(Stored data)
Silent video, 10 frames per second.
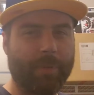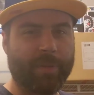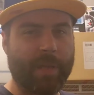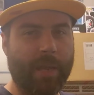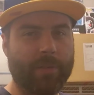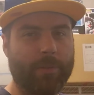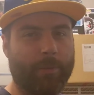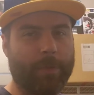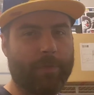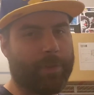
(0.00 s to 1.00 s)
to sketch New
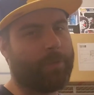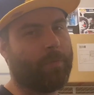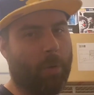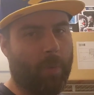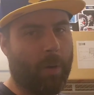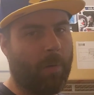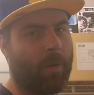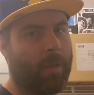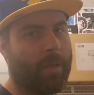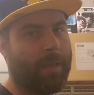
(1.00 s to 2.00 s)
52 Lobo,
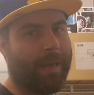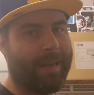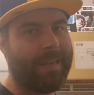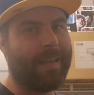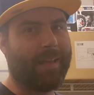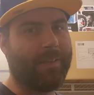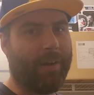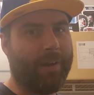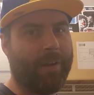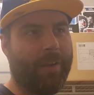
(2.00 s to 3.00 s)
and he had
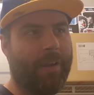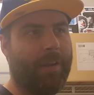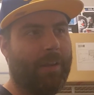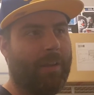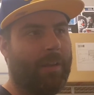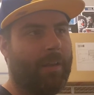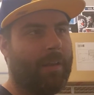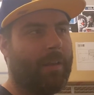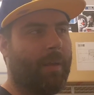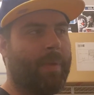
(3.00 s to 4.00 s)
done,
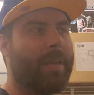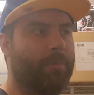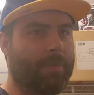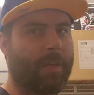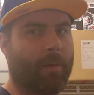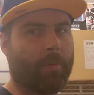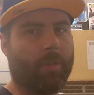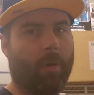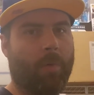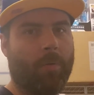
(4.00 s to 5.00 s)
I mean, he was there with
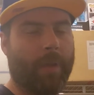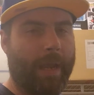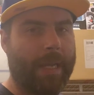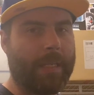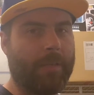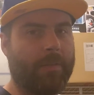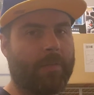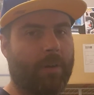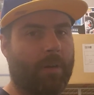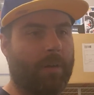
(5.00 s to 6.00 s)
Lobo in the 80s
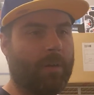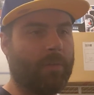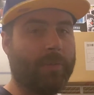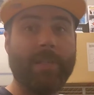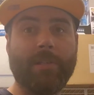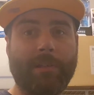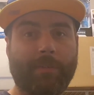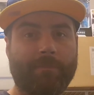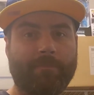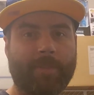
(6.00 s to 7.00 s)
on Legion.
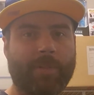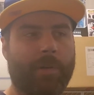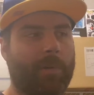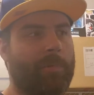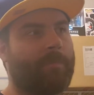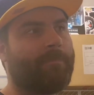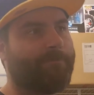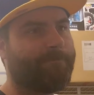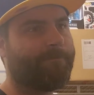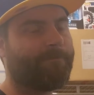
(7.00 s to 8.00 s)
So
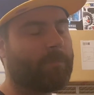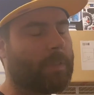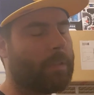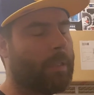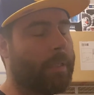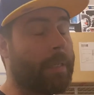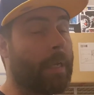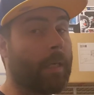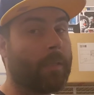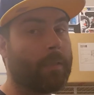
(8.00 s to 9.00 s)

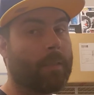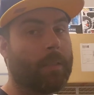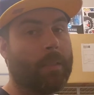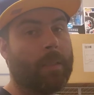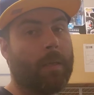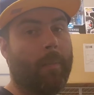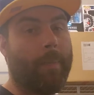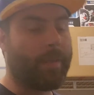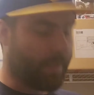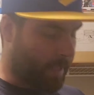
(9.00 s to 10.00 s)
yeah, missed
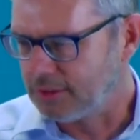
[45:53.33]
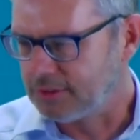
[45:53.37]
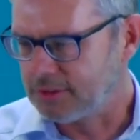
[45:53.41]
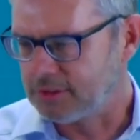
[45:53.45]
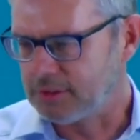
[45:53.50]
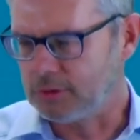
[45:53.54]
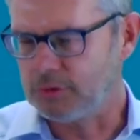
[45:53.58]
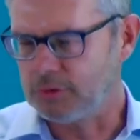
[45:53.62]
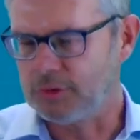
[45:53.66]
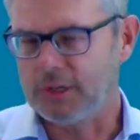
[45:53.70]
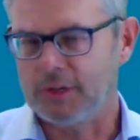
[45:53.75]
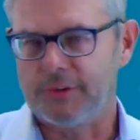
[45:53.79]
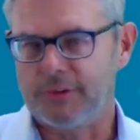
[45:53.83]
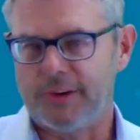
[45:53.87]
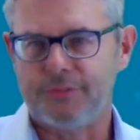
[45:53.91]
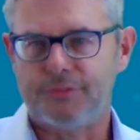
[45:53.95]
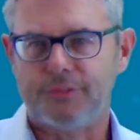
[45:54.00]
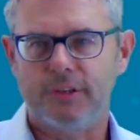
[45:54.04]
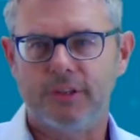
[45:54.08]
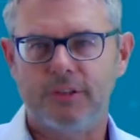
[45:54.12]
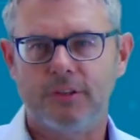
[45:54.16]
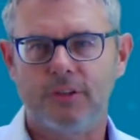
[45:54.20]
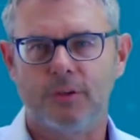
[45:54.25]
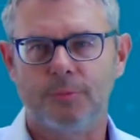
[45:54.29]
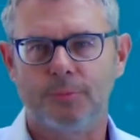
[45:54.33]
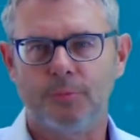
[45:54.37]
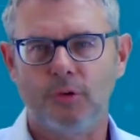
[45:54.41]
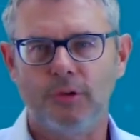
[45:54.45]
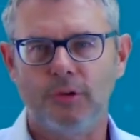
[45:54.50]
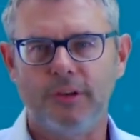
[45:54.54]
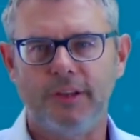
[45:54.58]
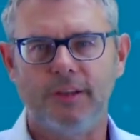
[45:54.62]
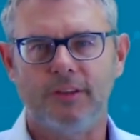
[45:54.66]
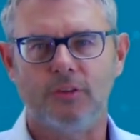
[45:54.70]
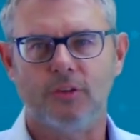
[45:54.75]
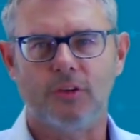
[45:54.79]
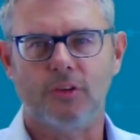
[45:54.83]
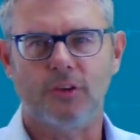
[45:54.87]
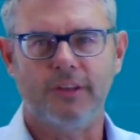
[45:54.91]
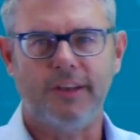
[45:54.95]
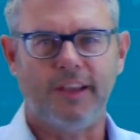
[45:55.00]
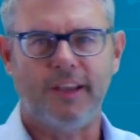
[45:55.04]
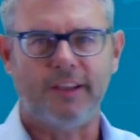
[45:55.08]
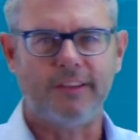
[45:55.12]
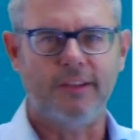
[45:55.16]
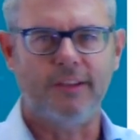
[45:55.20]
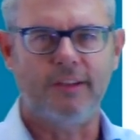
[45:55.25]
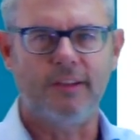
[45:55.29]
So you're
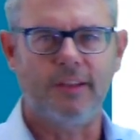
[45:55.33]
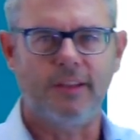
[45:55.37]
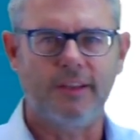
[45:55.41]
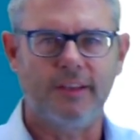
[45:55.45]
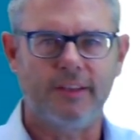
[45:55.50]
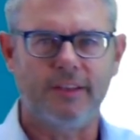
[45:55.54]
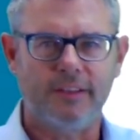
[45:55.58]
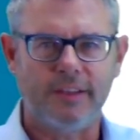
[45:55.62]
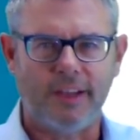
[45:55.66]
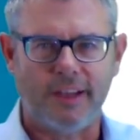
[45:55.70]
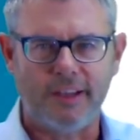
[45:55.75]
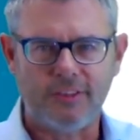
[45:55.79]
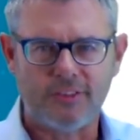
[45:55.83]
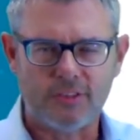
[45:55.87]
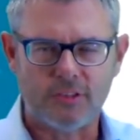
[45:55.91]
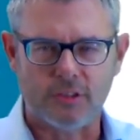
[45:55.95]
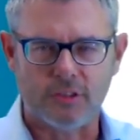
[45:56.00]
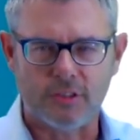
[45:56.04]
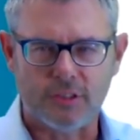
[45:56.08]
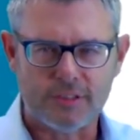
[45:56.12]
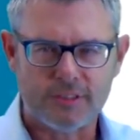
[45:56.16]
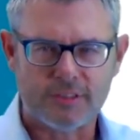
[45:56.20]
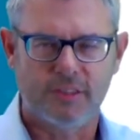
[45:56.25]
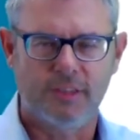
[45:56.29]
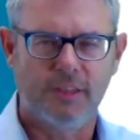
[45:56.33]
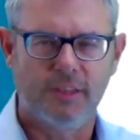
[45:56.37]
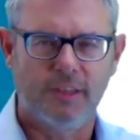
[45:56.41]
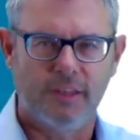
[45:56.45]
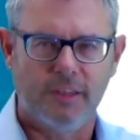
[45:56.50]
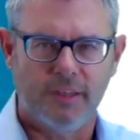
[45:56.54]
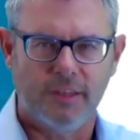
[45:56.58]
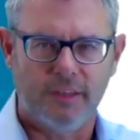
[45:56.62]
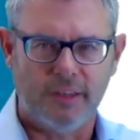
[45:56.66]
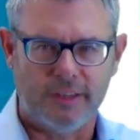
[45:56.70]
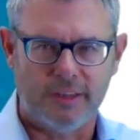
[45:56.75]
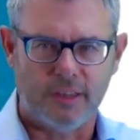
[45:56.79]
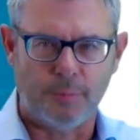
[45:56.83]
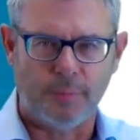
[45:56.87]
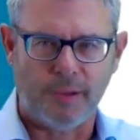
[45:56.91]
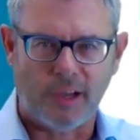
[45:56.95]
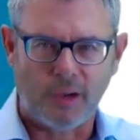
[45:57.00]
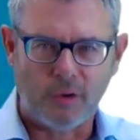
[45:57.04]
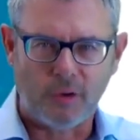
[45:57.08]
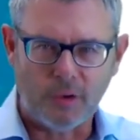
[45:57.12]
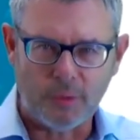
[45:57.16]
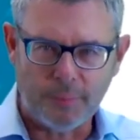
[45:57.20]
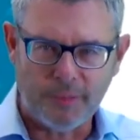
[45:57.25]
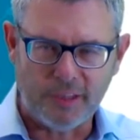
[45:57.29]
connecting the light source and the
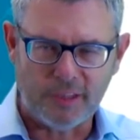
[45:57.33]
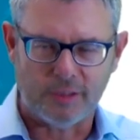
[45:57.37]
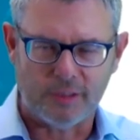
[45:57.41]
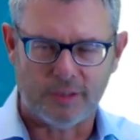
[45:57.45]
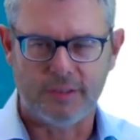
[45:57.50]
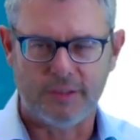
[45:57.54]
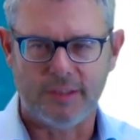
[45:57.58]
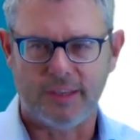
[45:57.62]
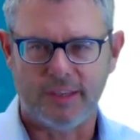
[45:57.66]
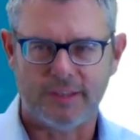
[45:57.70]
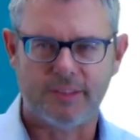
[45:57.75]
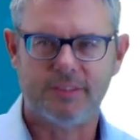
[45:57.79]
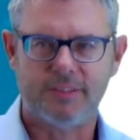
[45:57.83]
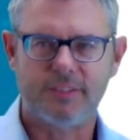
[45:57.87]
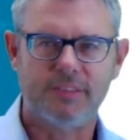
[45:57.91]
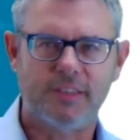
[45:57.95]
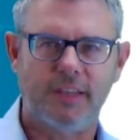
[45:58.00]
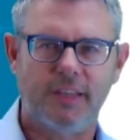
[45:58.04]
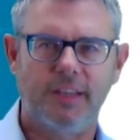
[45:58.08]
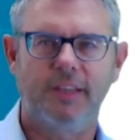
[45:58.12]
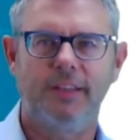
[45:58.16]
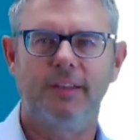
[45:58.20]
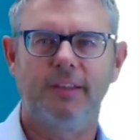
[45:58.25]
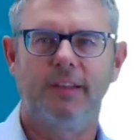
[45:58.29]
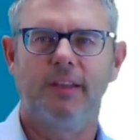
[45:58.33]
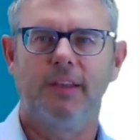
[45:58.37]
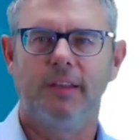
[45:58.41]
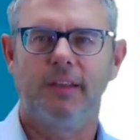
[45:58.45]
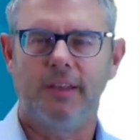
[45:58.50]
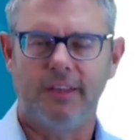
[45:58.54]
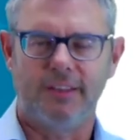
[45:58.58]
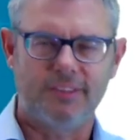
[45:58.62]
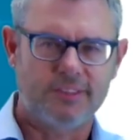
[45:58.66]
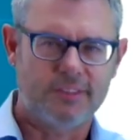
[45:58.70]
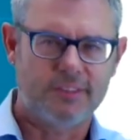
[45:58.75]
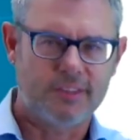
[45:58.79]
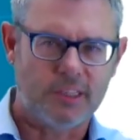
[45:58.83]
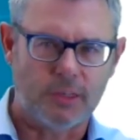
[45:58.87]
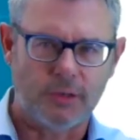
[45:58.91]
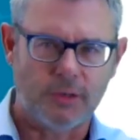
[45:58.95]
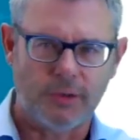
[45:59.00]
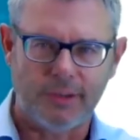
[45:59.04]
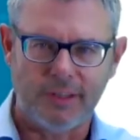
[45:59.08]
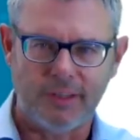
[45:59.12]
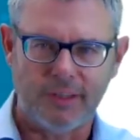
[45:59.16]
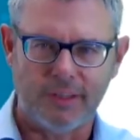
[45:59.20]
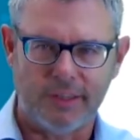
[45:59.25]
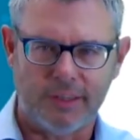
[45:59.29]
power meter on the other side and
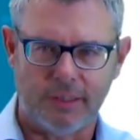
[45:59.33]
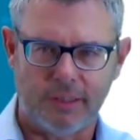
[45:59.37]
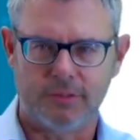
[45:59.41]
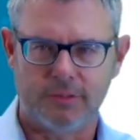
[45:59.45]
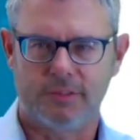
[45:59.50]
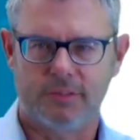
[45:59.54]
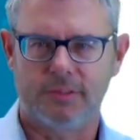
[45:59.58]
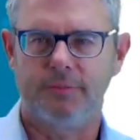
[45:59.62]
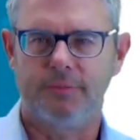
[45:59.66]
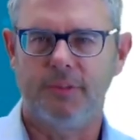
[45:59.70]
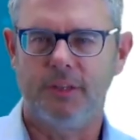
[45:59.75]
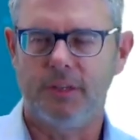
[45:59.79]
zero it out.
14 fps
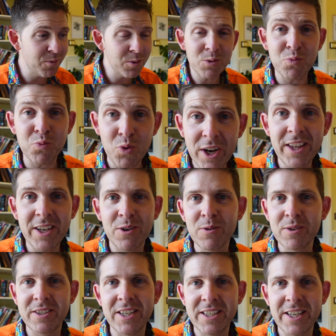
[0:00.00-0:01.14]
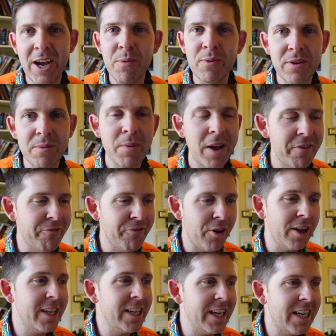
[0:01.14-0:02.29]
was really cool to sit down with them and
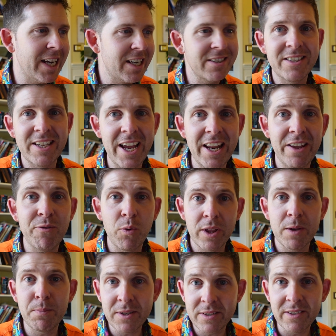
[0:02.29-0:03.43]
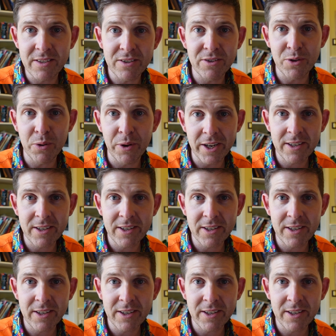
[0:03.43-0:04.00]
finally get an understanding for what their business is doing.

EXERCISE GOAL: Every record, word for word, should be given back without its pictures.

SOLUTION FOR THIS EXERCISE:
Silent video, 10 frames per second.
(0.00 s to 1.00 s)
to sketch New
(1.00 s to 2.00 s)
52 Lobo,
(2.00 s to 3.00 s)
and he had
(3.00 s to 4.00 s)
done,
(4.00 s to 5.00 s)
I mean, he was there with
(5.00 s to 6.00 s)
Lobo in the 80s
(6.00 s to 7.00 s)
on Legion.
(7.00 s to 8.00 s)
So
(8.00 s to 9.00 s)

(9.00 s to 10.00 s)
yeah, missed
[45:53.33]
[45:53.37]
[45:53.41]
[45:53.45]
[45:53.50]
[45:53.54]
[45:53.58]
[45:53.62]
[45:53.66]
[45:53.70]
[45:53.75]
[45:53.79]
[45:53.83]
[45:53.87]
[45:53.91]
[45:53.95]
[45:54.00]
[45:54.04]
[45:54.08]
[45:54.12]
[45:54.16]
[45:54.20]
[45:54.25]
[45:54.29]
[45:54.33]
[45:54.37]
[45:54.41]
[45:54.45]
[45:54.50]
[45:54.54]
[45:54.58]
[45:54.62]
[45:54.66]
[45:54.70]
[45:54.75]
[45:54.79]
[45:54.83]
[45:54.87]
[45:54.91]
[45:54.95]
[45:55.00]
[45:55.04]
[45:55.08]
[45:55.12]
[45:55.16]
[45:55.20]
[45:55.25]
[45:55.29]
So you're
[45:55.33]
[45:55.37]
[45:55.41]
[45:55.45]
[45:55.50]
[45:55.54]
[45:55.58]
[45:55.62]
[45:55.66]
[45:55.70]
[45:55.75]
[45:55.79]
[45:55.83]
[45:55.87]
[45:55.91]
[45:55.95]
[45:56.00]
[45:56.04]
[45:56.08]
[45:56.12]
[45:56.16]
[45:56.20]
[45:56.25]
[45:56.29]
[45:56.33]
[45:56.37]
[45:56.41]
[45:56.45]
[45:56.50]
[45:56.54]
[45:56.58]
[45:56.62]
[45:56.66]
[45:56.70]
[45:56.75]
[45:56.79]
[45:56.83]
[45:56.87]
[45:56.91]
[45:56.95]
[45:57.00]
[45:57.04]
[45:57.08]
[45:57.12]
[45:57.16]
[45:57.20]
[45:57.25]
[45:57.29]
connecting the light source and the
[45:57.33]
[45:57.37]
[45:57.41]
[45:57.45]
[45:57.50]
[45:57.54]
[45:57.58]
[45:57.62]
[45:57.66]
[45:57.70]
[45:57.75]
[45:57.79]
[45:57.83]
[45:57.87]
[45:57.91]
[45:57.95]
[45:58.00]
[45:58.04]
[45:58.08]
[45:58.12]
[45:58.16]
[45:58.20]
[45:58.25]
[45:58.29]
[45:58.33]
[45:58.37]
[45:58.41]
[45:58.45]
[45:58.50]
[45:58.54]
[45:58.58]
[45:58.62]
[45:58.66]
[45:58.70]
[45:58.75]
[45:58.79]
[45:58.83]
[45:58.87]
[45:58.91]
[45:58.95]
[45:59.00]
[45:59.04]
[45:59.08]
[45:59.12]
[45:59.16]
[45:59.20]
[45:59.25]
[45:59.29]
power meter on the other side and
[45:59.33]
[45:59.37]
[45:59.41]
[45:59.45]
[45:59.50]
[45:59.54]
[45:59.58]
[45:59.62]
[45:59.66]
[45:59.70]
[45:59.75]
[45:59.79]
zero it out.
14 fps
[0:00.00-0:01.14]
[0:01.14-0:02.29]
was really cool to sit down with them and
[0:02.29-0:03.43]
[0:03.43-0:04.00]
finally get an understanding for what their business is doing.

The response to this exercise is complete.